--- Supplied information ---

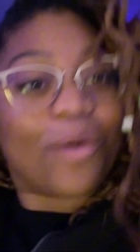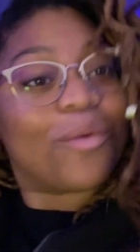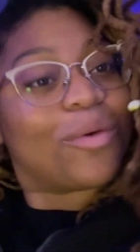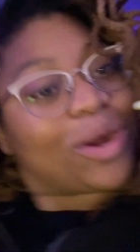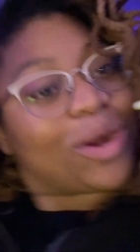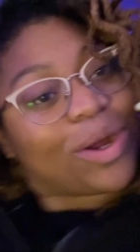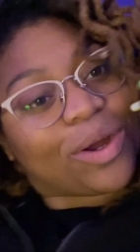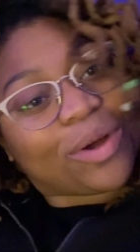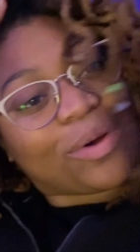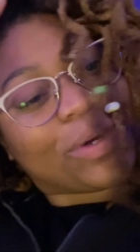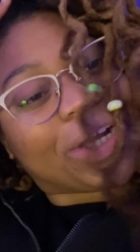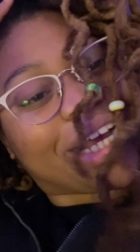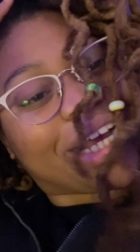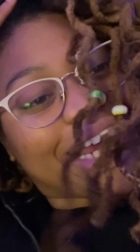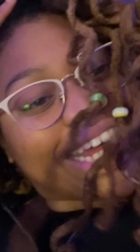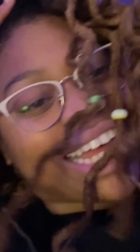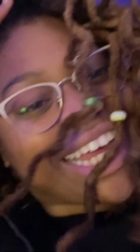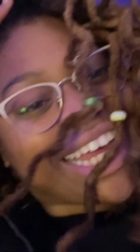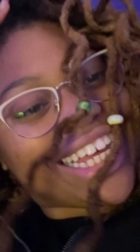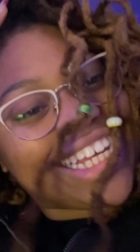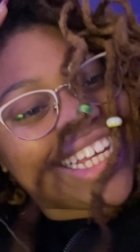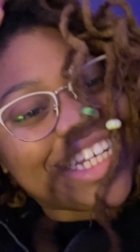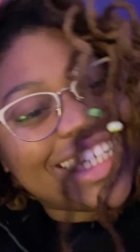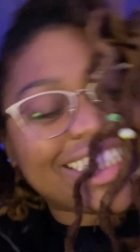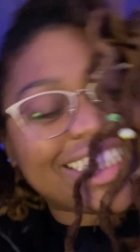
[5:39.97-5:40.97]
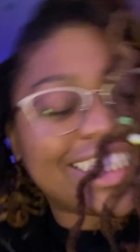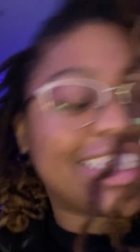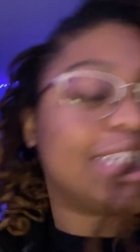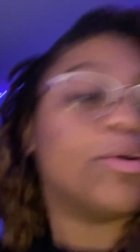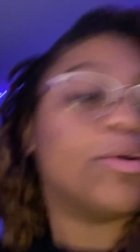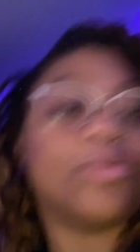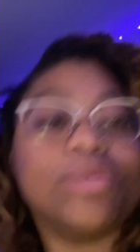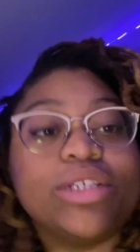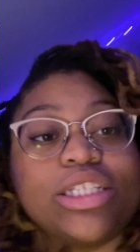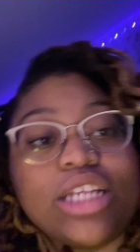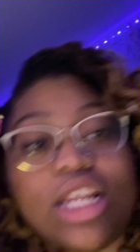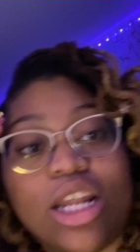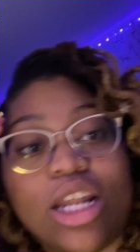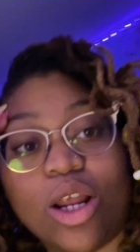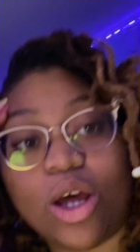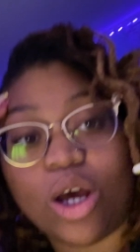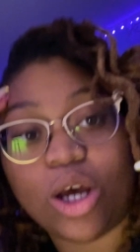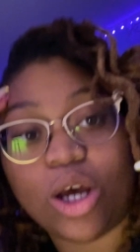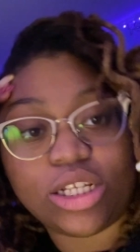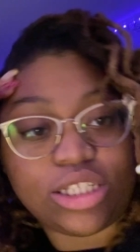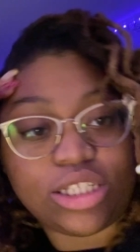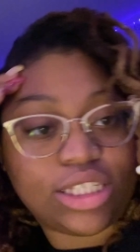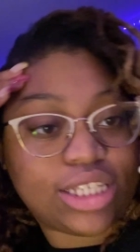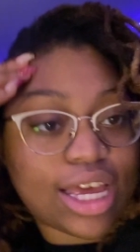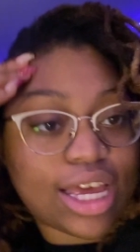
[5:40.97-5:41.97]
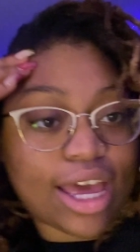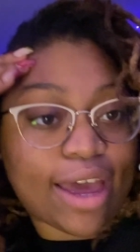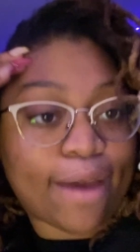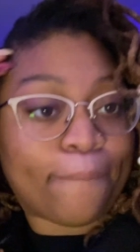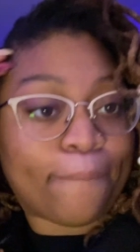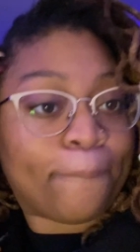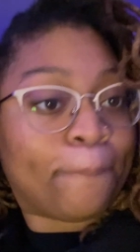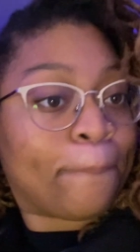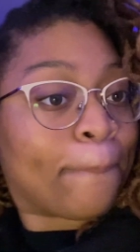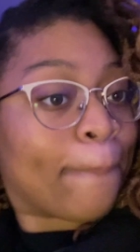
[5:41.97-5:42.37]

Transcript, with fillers: we're home, guys. It was a long day.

---

Output the data above exactly; pictures do not belong in the copy.

[5:39.97-5:40.97]
[5:40.97-5:41.97]
[5:41.97-5:42.37]

Transcript, with fillers: we're home, guys. It was a long day.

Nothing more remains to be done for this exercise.